MATERIAL PROVIDED -
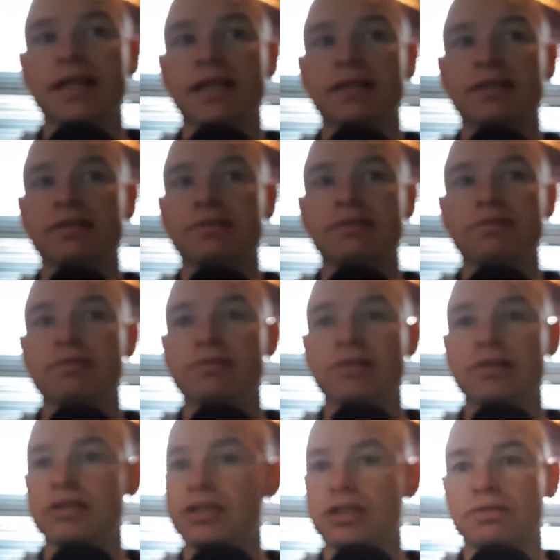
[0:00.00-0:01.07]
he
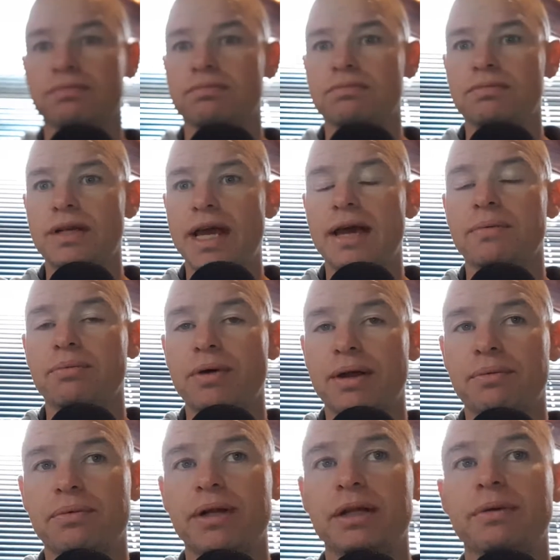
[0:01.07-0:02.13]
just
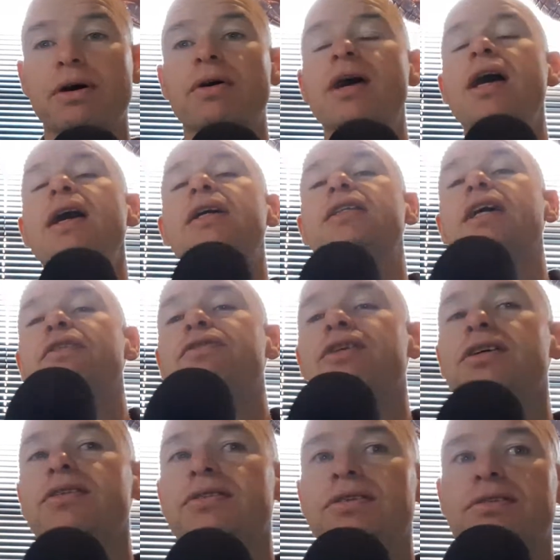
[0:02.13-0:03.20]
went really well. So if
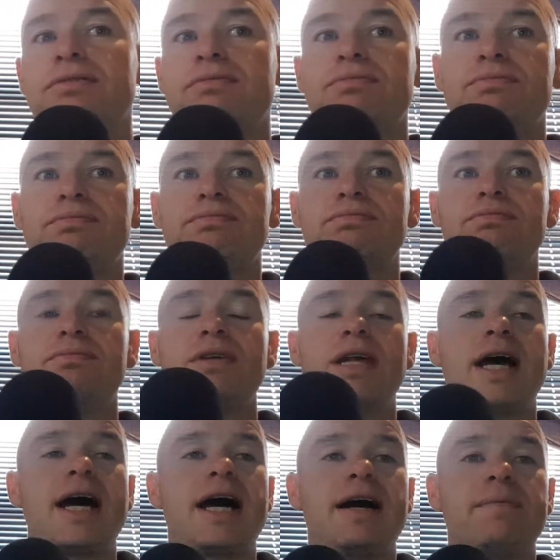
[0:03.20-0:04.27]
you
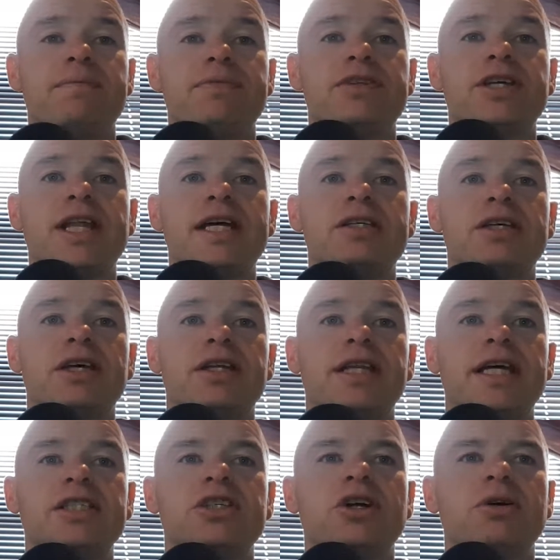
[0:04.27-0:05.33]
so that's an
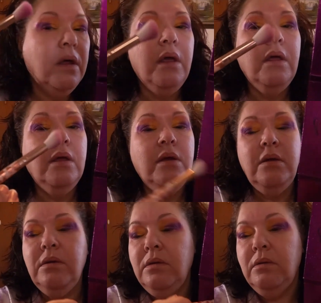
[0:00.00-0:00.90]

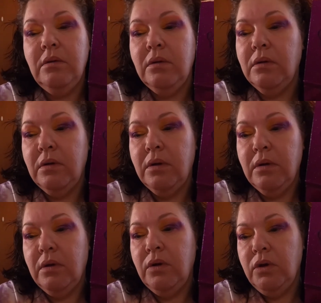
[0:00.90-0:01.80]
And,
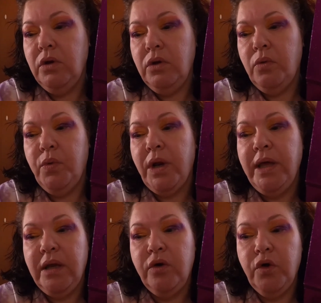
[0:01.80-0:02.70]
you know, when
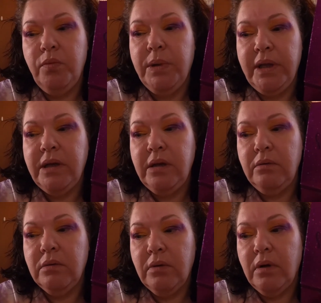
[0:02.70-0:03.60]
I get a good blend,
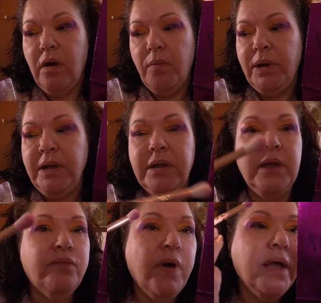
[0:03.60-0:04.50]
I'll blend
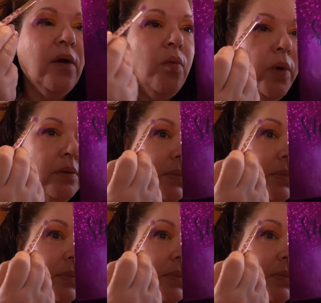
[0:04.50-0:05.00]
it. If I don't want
--
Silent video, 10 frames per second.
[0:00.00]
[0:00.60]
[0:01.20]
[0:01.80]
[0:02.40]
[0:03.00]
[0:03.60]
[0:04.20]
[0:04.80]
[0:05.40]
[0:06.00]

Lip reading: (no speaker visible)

WHAT YOU HAVE TO DO -
Write out exactly the lines above between the line with "Silent video, 10 frames per second." and the line with "Lip reading: (no speaker visible)", inclusive, and nothing beyond them.

RESPONSE TO THIS TASK -
Silent video, 10 frames per second.
[0:00.00]
[0:00.60]
[0:01.20]
[0:01.80]
[0:02.40]
[0:03.00]
[0:03.60]
[0:04.20]
[0:04.80]
[0:05.40]
[0:06.00]

Lip reading: (no speaker visible)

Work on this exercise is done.